Mr Panizza said if things did not turn around soon for DBC, it could get to the point where they did not process meat at all.

"The meat business in this country is all about high volumes and low margins. Currently we have much-diminished volumes and no margins," he said.

"We may well do what everyone else does and just look for spot buys to put into our system to average back the prices we have to pay.

"Or maybe we don't process at all and just buy product in."

Mr Panizza said those decisions were a while off, but the processor would like to go back to what it used to with livestock numbers and support local industry.

The recent influx of cheaper eastern states meat has been attributed to the lift in the Australian dollar.

Mr Panizza said this was putting pressure on eastern state export markets.

"The eastern states export two thirds of what they produce and only consume one third," he said.

"In Western Australia we're the reverse.

"So with the poor state of the export market, where does that other two thirds go? It tends to be dumped into Western Australia."

Compound of facts contributes to price competition

Meat and Livestock Australia marketing manager Ben Thomas agreed.

But he said seasonal conditions were also to blame.

"On the back of what has been some very hot and very dry conditions for winter, we're starting to see our producers lose confidence and that's both for the lamb and cattle side of things," he said.

"We're now all of a sudden starting to see the numbers come forward on the market in higher numbers than the last two or three years.

"So all of a sudden you've got a compounding effect of more cattle on the market, and a bit of resistance because of the stronger Aussie dollar."

He said retail beef prices had eased for the first time in a number of years, which had driven consumer demand upward.

Mr Thomas said in the lamb industry in particular, if the trend continued it could see the price producers got for lambs come off more than expected.
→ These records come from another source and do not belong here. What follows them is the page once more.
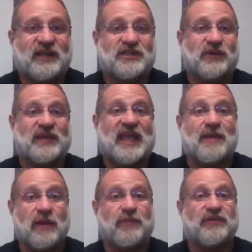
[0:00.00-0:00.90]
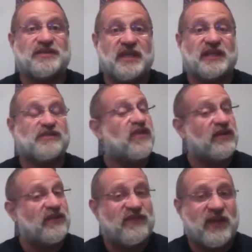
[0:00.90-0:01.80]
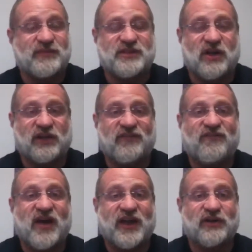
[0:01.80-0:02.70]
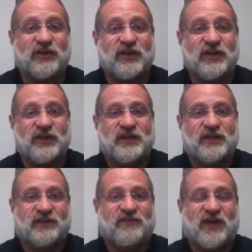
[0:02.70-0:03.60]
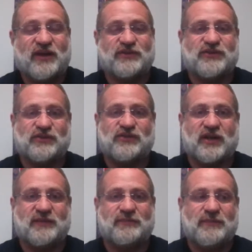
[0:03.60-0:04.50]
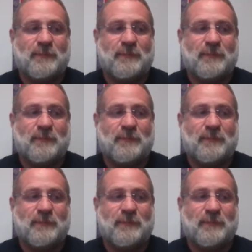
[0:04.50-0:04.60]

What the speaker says: And so he came up with this thing. It's very, very famous. It's called the Fire Sutra.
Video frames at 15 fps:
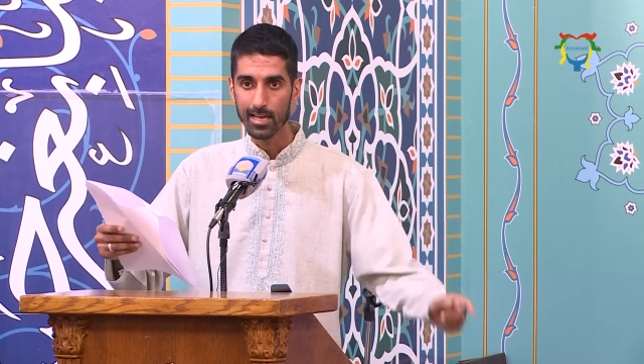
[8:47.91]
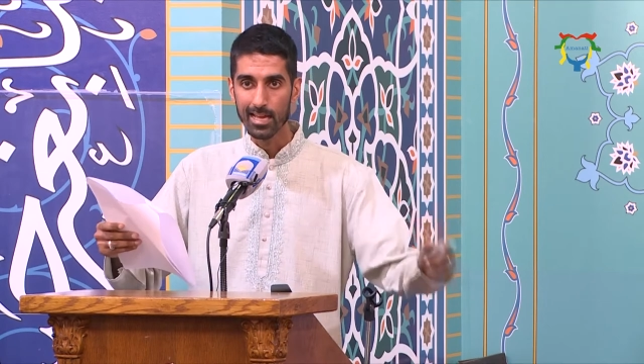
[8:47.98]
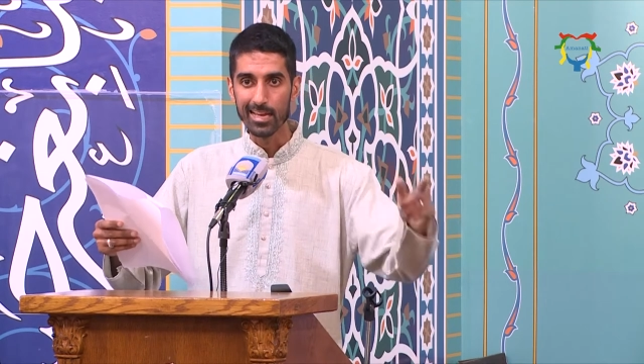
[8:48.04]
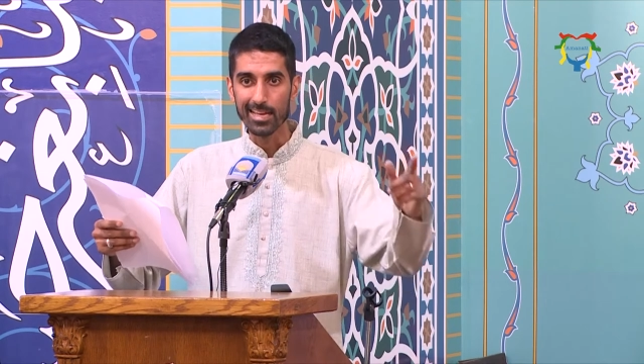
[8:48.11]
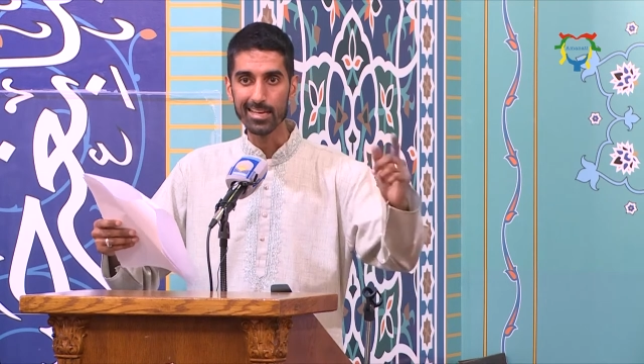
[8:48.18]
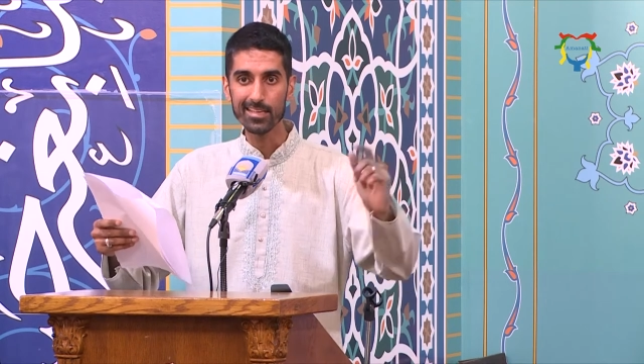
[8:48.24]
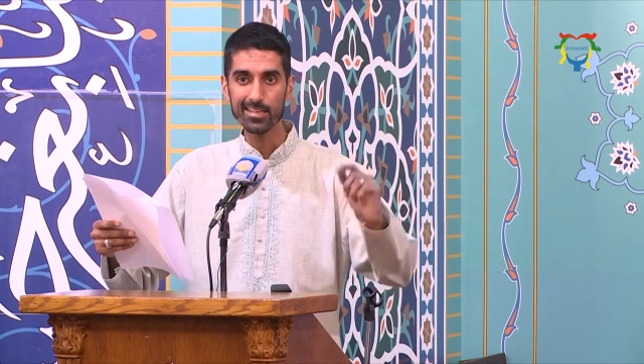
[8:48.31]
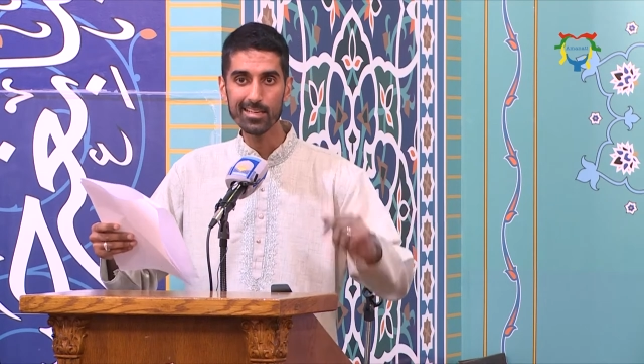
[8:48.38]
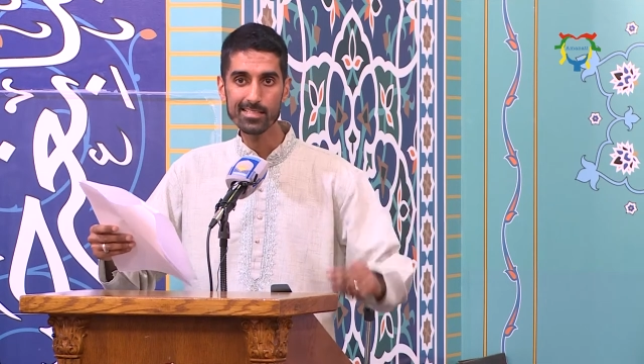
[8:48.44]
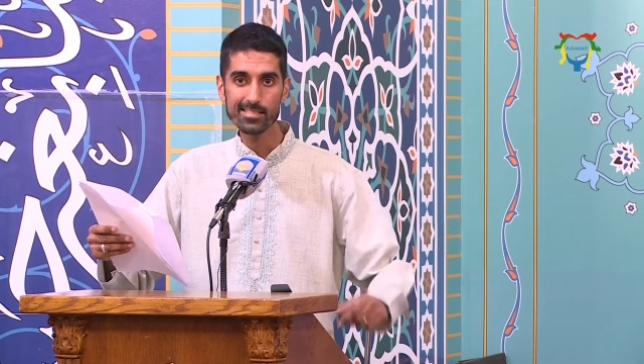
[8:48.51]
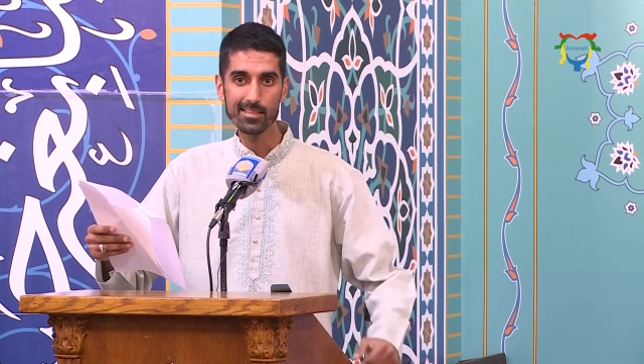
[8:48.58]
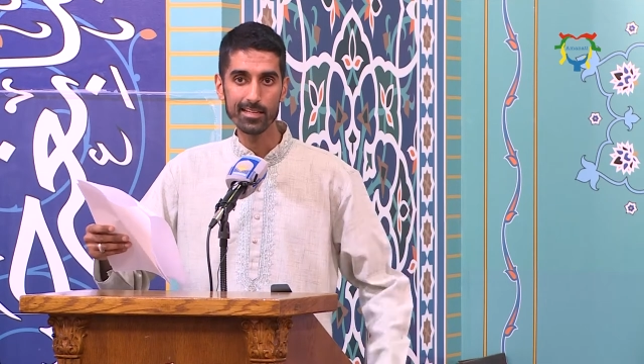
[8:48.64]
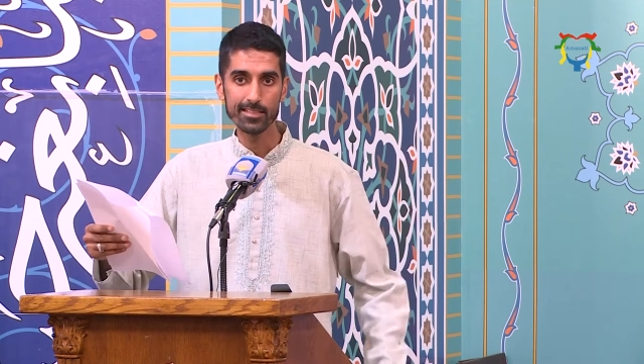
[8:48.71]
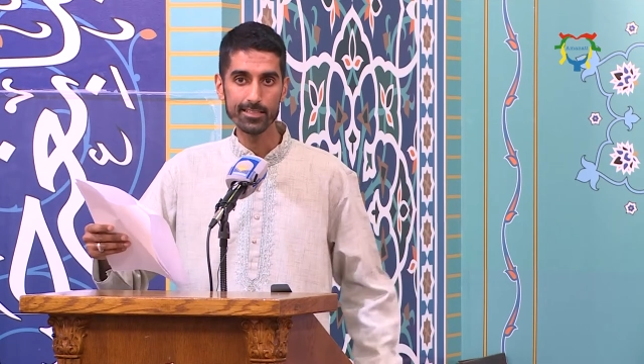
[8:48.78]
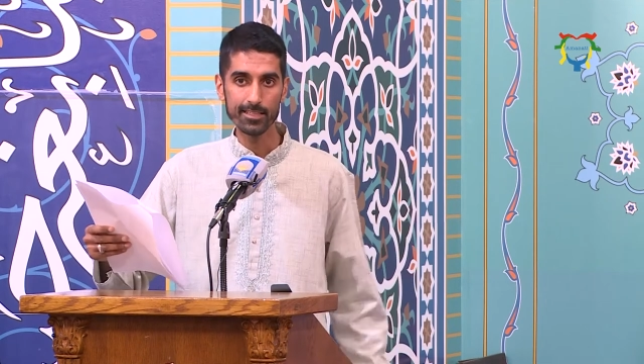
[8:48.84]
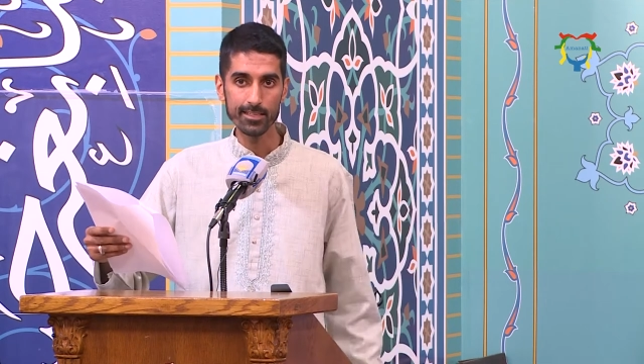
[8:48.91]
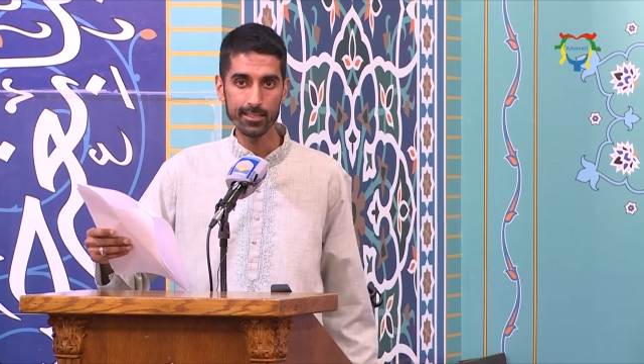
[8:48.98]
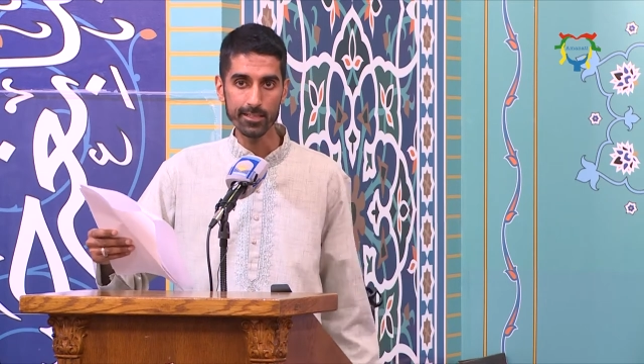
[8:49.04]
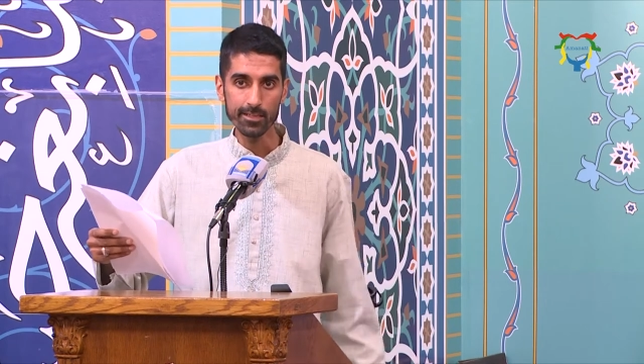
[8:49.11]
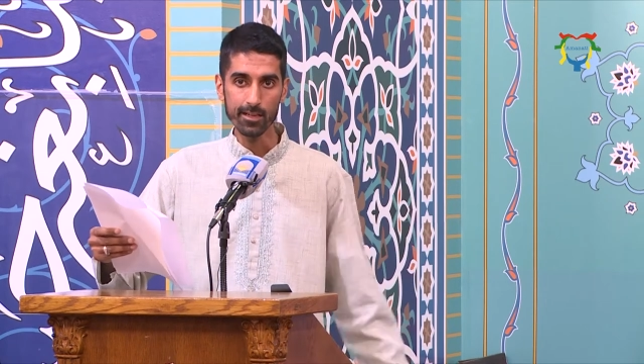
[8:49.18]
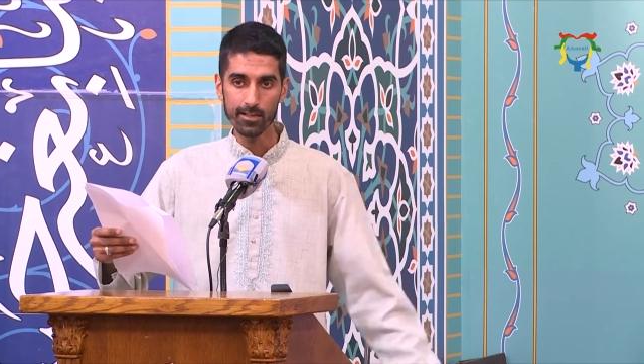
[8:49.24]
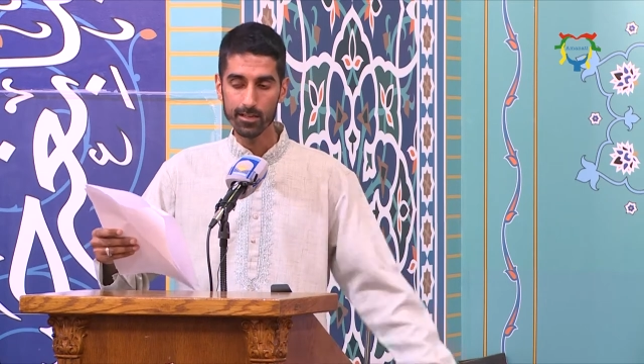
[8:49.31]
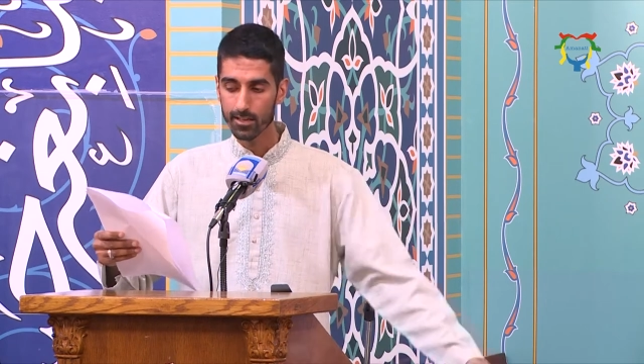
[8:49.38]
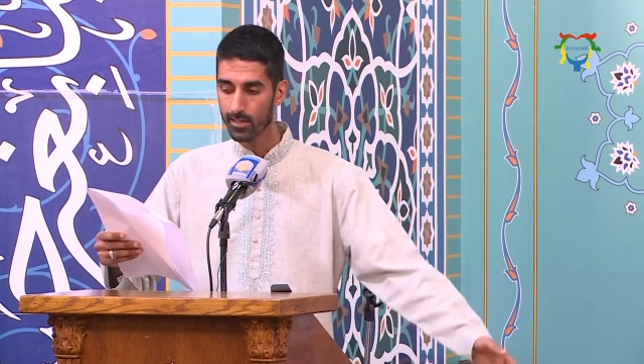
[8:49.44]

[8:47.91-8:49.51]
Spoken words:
he is the Deen.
"Looking forward, there is a bit of concern that if these dry conditions do continue, and if there is a seasonally induced continuation of the rise in sheep and lambs on the market at the same time as the reduced processing capacity, that could cause a bit more of a correction in the market than otherwise would have been the case," he said

Not all processors affected

While the influx of meat from the east will affect all processors, the smaller processors are expected to be the hardest hit.

Coll MacRury, chief executive of WA's biggest lamb processor WAMMCO, said big investments in international markets meant WAMMCO could handle it.

"We have an association with the three big New Zealand companies that we co-brand with in the North American market," he said.

"These things take time, take a lot of money, take a lot of perseverance and a lot of hard work, but at the end of the day producers are seeing the results of that."